2) Tax the shit out of Wall Street. Any employee of a company that received bailout money gets taxed 90% on income over $1,000,000 (counting bonus and stock options) for as long as the money isn't paid back, and 50% thereafter. Employees of any company that receives taxpayer funds in the future pay 99% over half a mil -- that ought to motivate them to be more careful with the taxpayer-backed money they're gambling with. Tax-the-rich hasn't gone over well in the past because everybody thinks they might be rich one day, but this belief is contradicted by the facts: You're more likely to work your way up out of your class in Norway, Denmark, Australia, Canada (and four more countries) than in the US. Moreover, not a lot of Tea Partiers work in Wall Street, judging by the looks of things, so this shouldn't clash with their aspirations. We can also change the way hedge fundies pay their taxes; right now, most of their earnings are taxed as capital gains, which is less than half the rate as what most of their income would be taxed at (and also bullshit, since the income is not capital gains). Speaking of which, because most of their income is capital gains, the wealthiest 400 households paid only 16.6 percent of their income in taxes -- less than what someone making $40,000 pays. That can be fixed (and for a lot more than 400 households, too).

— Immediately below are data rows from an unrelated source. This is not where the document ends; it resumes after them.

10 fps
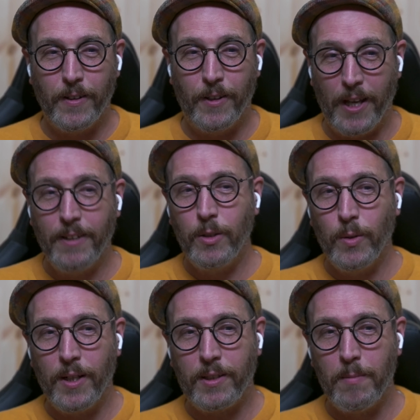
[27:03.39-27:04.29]
then you
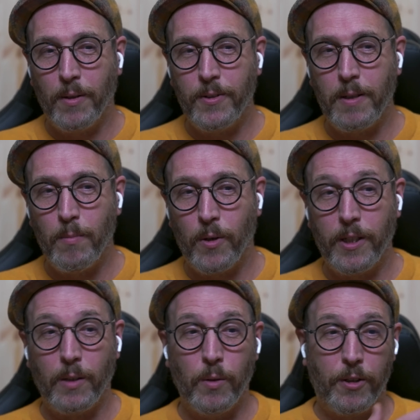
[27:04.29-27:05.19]
hit them Monday
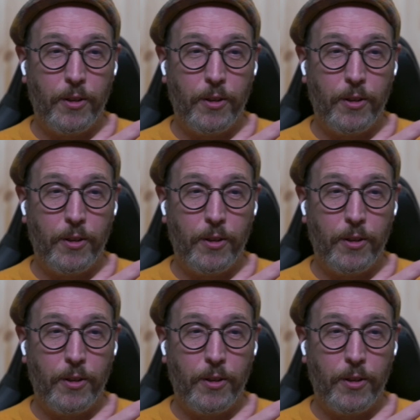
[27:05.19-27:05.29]
morning with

3) Take that money and give it to the states to spend on public works projects. This will amount to a much-needed stimulus without any additional burden on the federal budget. It will also be extremely hard for the Tea Partiers to turn down because, their bemoaning of earmarks notwithstanding, turning down money to put people to work in your district is not believed to be a good strategy for re-election. It will also have the added bonus of juicing the economy because the American Society of Civil Engineers gave the US a D for its infrastructure, and that slows the flow of goods and commerce. How much this amounts to isn't the point.

The Tea Party will sure be surprised to find out their new best friend in the capital has the middle name Hussein. And the smoke coming out of John Boehner's ears won't be because he smokes.